Your task - Exactly and only the lines below from the one containing "[00:00:00.66]" down to the one containing "[00:00:01.74]" are wanted, both included; please exclude every picture.

[Opening Data provided section]

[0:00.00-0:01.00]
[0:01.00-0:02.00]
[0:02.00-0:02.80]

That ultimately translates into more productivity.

[Closing Data provided section]
[Opening Data provided section]

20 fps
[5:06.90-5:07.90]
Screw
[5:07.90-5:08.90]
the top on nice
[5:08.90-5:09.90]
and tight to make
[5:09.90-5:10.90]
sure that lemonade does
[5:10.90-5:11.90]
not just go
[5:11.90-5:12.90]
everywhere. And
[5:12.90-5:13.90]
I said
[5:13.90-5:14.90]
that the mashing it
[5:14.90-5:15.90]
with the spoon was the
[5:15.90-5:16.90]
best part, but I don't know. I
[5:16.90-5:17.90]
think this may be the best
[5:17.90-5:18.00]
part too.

[Closing Data provided section]
[Opening Data provided section]

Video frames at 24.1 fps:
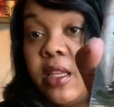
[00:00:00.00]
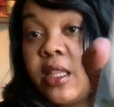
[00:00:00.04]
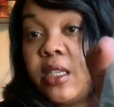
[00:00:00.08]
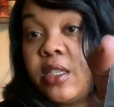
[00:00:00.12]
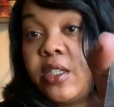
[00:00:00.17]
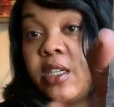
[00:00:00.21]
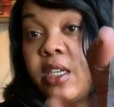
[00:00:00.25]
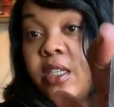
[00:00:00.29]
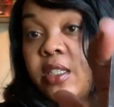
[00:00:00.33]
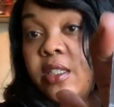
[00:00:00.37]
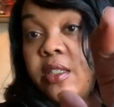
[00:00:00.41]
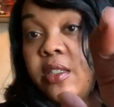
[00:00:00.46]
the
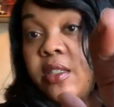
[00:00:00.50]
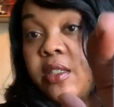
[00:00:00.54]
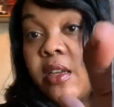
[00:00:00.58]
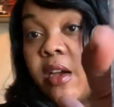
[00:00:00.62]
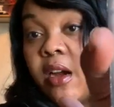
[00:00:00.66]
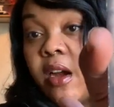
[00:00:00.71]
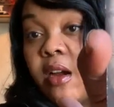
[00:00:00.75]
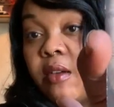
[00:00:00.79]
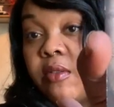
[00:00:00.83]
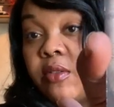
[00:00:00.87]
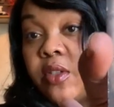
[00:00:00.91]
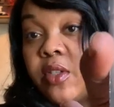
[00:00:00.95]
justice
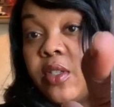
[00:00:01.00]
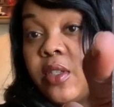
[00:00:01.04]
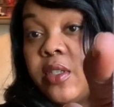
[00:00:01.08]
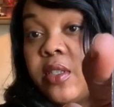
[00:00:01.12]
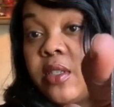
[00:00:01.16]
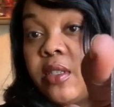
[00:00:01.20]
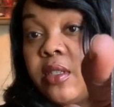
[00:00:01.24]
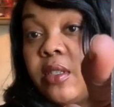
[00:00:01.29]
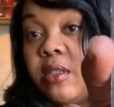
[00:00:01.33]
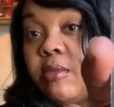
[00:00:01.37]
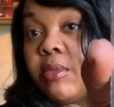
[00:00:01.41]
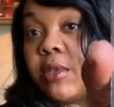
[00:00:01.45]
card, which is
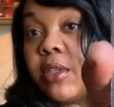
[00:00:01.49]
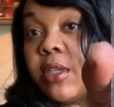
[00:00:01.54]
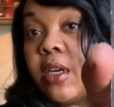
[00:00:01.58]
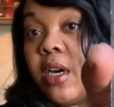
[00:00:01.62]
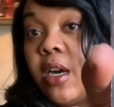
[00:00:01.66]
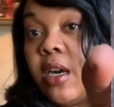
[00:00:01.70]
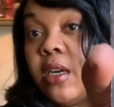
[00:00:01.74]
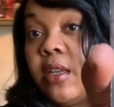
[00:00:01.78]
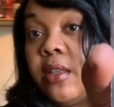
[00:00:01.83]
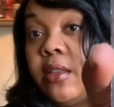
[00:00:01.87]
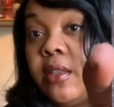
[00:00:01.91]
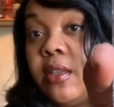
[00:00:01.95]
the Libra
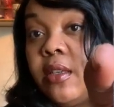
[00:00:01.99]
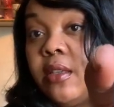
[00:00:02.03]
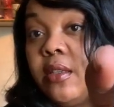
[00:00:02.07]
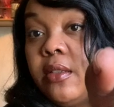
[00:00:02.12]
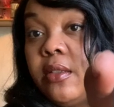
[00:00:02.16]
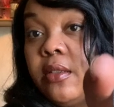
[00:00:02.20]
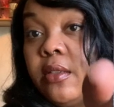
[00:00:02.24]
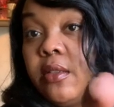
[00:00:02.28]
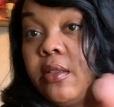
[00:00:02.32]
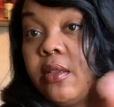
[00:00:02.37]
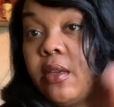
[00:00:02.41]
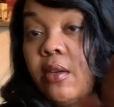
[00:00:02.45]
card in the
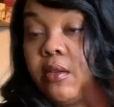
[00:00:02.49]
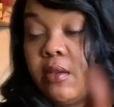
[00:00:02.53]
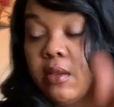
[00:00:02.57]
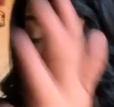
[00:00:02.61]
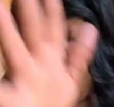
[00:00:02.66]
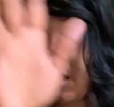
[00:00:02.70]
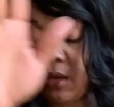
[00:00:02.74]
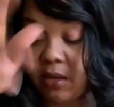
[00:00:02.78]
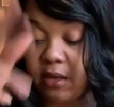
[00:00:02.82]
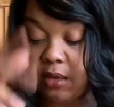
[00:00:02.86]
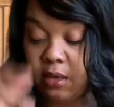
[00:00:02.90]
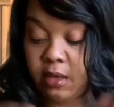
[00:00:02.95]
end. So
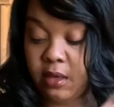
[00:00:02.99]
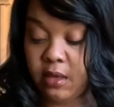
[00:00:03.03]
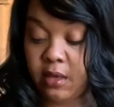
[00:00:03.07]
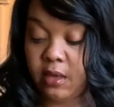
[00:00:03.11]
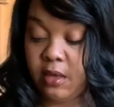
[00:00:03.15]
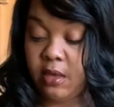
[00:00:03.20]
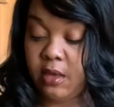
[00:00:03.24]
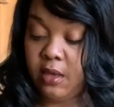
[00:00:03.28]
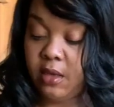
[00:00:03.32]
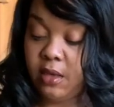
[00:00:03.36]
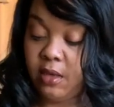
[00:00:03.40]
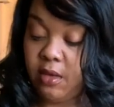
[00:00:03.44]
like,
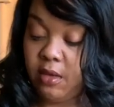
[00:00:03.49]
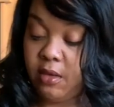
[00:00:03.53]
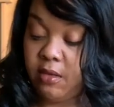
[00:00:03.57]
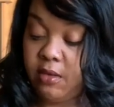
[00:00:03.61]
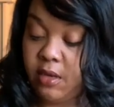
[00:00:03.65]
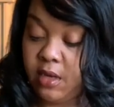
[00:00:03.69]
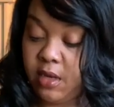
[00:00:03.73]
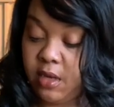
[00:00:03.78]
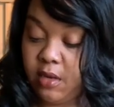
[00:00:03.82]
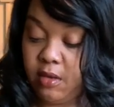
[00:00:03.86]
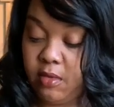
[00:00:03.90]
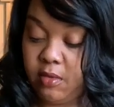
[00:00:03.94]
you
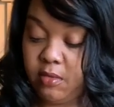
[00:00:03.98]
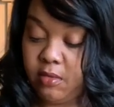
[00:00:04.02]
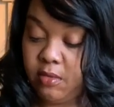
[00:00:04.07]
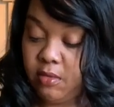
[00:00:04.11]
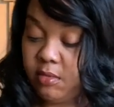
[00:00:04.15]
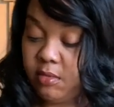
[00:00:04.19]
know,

[Closing Data provided section]

Exercise result -
[00:00:00.66]
[00:00:00.71]
[00:00:00.75]
[00:00:00.79]
[00:00:00.83]
[00:00:00.87]
[00:00:00.91]
[00:00:00.95]
justice
[00:00:01.00]
[00:00:01.04]
[00:00:01.08]
[00:00:01.12]
[00:00:01.16]
[00:00:01.20]
[00:00:01.24]
[00:00:01.29]
[00:00:01.33]
[00:00:01.37]
[00:00:01.41]
[00:00:01.45]
card, which is
[00:00:01.49]
[00:00:01.54]
[00:00:01.58]
[00:00:01.62]
[00:00:01.66]
[00:00:01.70]
[00:00:01.74]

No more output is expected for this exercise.